+++ Dataset records +++

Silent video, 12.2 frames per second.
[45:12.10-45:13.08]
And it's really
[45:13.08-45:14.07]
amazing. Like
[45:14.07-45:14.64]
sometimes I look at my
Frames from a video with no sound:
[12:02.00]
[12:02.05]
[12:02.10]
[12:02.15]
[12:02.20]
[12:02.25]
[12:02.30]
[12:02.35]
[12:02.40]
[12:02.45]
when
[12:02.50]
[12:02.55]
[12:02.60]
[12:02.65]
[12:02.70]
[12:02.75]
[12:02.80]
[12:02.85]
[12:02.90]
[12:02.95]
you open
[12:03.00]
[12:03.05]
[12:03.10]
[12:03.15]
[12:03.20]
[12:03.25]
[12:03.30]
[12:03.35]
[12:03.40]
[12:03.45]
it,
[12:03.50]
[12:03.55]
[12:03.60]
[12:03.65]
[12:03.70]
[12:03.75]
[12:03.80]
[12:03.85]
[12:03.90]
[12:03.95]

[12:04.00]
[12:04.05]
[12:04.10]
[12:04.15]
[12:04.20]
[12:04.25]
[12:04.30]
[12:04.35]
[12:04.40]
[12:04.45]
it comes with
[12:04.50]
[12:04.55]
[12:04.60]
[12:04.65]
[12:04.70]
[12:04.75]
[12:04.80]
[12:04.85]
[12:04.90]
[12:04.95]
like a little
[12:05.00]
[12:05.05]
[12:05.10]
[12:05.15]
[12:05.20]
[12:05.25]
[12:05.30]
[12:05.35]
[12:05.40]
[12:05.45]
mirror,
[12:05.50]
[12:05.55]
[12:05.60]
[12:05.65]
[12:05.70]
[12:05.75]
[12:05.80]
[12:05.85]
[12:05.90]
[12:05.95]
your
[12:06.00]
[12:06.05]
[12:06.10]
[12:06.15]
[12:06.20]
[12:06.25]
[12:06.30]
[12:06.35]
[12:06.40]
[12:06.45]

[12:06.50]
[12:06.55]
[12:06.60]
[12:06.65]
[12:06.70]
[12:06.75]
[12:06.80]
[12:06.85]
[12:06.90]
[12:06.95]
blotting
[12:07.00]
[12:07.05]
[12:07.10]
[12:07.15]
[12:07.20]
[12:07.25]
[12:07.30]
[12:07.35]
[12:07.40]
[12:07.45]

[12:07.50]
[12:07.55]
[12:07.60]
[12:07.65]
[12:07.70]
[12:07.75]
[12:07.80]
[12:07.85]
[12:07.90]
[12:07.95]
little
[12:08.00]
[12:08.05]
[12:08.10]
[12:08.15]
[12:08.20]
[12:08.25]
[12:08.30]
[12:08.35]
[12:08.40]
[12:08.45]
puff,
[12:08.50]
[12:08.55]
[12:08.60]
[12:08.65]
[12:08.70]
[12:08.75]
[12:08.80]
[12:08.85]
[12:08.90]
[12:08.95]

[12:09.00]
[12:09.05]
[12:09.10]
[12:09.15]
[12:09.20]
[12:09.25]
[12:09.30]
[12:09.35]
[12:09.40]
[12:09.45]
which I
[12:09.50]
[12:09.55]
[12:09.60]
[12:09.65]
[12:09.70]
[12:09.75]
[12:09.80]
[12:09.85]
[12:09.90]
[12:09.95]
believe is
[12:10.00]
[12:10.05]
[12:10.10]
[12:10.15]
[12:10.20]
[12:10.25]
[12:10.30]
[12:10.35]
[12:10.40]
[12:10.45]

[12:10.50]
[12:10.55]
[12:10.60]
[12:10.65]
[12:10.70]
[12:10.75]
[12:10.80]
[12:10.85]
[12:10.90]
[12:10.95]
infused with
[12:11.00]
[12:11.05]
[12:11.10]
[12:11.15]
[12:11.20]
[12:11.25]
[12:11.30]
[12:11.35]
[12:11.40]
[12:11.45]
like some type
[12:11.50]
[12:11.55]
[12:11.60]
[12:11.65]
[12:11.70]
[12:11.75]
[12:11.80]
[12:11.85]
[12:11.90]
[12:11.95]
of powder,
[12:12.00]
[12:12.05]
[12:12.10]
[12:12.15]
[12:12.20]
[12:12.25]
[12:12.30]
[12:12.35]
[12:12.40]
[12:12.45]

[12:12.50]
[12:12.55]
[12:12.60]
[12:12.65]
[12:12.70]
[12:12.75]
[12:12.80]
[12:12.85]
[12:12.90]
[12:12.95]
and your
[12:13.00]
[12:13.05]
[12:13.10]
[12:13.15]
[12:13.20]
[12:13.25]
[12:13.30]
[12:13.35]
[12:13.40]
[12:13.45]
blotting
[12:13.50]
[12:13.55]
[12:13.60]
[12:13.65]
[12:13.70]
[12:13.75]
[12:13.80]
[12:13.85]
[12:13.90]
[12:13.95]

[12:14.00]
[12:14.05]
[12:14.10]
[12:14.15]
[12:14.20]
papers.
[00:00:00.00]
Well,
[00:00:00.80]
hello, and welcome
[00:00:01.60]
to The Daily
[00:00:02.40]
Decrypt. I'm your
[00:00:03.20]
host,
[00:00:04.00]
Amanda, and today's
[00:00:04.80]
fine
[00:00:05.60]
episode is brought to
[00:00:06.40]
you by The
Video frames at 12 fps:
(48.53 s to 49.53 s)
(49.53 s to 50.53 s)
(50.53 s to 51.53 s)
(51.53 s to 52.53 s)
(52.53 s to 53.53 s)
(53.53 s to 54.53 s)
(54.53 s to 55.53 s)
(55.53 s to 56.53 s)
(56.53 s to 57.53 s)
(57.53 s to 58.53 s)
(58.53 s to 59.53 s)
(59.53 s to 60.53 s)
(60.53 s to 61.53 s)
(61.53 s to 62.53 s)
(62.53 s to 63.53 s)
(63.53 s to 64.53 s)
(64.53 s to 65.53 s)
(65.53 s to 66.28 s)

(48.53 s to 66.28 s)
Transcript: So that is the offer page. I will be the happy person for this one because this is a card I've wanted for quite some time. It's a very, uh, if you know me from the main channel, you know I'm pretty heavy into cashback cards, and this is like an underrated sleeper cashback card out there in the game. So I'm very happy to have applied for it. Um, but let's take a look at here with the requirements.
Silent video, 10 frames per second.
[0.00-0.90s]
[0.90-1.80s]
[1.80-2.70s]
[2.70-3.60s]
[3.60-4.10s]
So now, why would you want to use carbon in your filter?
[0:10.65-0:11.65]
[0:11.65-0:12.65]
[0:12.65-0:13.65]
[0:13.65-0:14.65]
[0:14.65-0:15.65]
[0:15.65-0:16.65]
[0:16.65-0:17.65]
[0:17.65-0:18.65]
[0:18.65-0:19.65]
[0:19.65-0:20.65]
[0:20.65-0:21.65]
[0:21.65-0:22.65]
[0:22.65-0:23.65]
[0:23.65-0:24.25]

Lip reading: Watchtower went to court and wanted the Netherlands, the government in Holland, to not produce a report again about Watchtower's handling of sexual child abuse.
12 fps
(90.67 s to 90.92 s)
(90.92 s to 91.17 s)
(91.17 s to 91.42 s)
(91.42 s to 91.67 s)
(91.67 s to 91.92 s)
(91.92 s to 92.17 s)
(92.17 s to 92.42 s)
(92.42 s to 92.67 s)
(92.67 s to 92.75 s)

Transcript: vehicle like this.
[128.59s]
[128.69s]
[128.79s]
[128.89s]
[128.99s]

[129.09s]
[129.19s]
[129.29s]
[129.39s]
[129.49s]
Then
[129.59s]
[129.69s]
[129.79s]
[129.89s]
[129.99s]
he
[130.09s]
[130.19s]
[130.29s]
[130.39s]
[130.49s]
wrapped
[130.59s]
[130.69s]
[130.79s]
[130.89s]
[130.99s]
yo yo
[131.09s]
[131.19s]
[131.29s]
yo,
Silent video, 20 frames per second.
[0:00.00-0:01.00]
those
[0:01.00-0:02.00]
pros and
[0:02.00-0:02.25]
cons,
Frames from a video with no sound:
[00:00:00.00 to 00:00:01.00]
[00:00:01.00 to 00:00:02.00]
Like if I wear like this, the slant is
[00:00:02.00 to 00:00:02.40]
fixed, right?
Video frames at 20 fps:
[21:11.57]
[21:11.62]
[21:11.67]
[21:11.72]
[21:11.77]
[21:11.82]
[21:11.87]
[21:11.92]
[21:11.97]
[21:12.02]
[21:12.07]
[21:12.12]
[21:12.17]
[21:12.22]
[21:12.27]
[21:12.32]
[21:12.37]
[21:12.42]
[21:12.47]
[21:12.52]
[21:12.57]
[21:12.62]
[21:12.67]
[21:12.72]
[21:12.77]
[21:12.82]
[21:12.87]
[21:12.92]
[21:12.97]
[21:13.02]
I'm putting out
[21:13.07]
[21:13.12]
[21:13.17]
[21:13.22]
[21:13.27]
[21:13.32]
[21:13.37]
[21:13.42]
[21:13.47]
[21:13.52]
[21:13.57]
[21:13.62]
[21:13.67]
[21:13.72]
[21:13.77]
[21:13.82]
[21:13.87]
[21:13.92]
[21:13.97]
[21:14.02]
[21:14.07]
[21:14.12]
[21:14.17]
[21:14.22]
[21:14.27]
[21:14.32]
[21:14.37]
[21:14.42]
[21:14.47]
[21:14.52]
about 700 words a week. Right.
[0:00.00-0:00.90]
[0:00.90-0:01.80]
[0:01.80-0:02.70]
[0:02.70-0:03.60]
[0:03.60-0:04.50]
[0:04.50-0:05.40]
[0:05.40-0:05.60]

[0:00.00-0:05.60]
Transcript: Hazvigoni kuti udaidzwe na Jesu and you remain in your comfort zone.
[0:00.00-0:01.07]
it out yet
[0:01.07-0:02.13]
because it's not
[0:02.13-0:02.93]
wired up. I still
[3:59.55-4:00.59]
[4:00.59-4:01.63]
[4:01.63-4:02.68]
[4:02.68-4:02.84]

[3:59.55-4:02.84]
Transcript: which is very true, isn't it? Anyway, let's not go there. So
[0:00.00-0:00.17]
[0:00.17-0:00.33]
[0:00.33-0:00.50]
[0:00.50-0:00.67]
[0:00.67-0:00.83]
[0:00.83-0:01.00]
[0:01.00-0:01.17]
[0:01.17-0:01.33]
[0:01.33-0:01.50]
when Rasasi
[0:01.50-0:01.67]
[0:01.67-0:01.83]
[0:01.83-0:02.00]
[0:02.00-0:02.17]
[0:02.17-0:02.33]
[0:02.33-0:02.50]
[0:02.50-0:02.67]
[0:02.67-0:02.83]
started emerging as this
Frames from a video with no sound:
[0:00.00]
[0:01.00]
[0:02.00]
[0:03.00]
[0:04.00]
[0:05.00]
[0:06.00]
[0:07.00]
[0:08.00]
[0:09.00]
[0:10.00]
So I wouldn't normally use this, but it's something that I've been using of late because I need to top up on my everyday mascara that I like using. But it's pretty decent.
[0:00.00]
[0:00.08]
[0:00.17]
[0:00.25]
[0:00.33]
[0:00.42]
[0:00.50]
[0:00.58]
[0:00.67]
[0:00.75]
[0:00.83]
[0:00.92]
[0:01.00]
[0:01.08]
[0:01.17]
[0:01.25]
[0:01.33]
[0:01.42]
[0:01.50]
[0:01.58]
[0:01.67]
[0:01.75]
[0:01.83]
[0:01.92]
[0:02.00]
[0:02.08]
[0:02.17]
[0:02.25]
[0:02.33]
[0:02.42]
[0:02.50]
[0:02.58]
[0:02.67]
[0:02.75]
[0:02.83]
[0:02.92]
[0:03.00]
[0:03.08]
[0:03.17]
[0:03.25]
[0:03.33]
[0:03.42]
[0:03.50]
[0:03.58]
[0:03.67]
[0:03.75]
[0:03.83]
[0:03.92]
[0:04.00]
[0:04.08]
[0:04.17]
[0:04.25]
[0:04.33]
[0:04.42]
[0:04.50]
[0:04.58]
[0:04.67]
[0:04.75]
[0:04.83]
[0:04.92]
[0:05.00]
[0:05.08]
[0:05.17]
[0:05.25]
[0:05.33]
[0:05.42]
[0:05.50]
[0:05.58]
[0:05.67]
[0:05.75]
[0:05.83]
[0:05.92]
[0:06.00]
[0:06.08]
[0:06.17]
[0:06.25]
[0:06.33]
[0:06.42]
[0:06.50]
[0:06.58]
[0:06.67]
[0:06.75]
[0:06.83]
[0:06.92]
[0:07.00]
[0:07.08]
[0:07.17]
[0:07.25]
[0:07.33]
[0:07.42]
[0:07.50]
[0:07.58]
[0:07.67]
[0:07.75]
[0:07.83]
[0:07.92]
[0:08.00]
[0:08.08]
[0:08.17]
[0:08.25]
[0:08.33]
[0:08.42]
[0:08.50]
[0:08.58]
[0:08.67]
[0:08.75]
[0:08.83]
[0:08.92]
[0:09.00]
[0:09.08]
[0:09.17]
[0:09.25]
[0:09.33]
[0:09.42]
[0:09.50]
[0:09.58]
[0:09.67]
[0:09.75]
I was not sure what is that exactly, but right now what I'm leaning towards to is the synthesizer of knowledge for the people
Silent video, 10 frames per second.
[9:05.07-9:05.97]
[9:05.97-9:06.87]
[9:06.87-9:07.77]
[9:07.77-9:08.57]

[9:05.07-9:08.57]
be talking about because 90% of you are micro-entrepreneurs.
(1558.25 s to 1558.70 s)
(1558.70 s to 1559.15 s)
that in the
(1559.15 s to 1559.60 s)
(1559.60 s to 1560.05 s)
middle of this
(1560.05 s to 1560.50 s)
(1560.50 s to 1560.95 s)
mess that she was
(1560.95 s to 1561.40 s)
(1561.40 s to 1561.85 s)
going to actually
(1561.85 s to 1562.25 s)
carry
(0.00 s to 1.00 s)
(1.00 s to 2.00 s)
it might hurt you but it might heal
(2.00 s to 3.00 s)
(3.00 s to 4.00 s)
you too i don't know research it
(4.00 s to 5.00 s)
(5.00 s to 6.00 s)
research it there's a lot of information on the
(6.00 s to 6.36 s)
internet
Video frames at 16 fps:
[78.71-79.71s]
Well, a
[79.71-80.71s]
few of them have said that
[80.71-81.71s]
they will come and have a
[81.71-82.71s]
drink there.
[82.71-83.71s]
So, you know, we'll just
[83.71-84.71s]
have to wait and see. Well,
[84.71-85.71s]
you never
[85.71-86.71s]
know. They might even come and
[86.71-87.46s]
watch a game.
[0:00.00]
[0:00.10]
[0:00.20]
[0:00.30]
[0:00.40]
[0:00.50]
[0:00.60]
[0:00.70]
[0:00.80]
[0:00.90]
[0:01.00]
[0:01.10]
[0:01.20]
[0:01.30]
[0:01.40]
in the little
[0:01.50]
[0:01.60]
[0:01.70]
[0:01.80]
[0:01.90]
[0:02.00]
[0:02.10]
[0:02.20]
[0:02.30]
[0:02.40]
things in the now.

+++

• [What to do] Each line in the data that holds the word "second" must be copied.

• [Exercise answer]
Silent video, 12.2 frames per second.
Silent video, 10 frames per second.
Silent video, 20 frames per second.
Silent video, 10 frames per second.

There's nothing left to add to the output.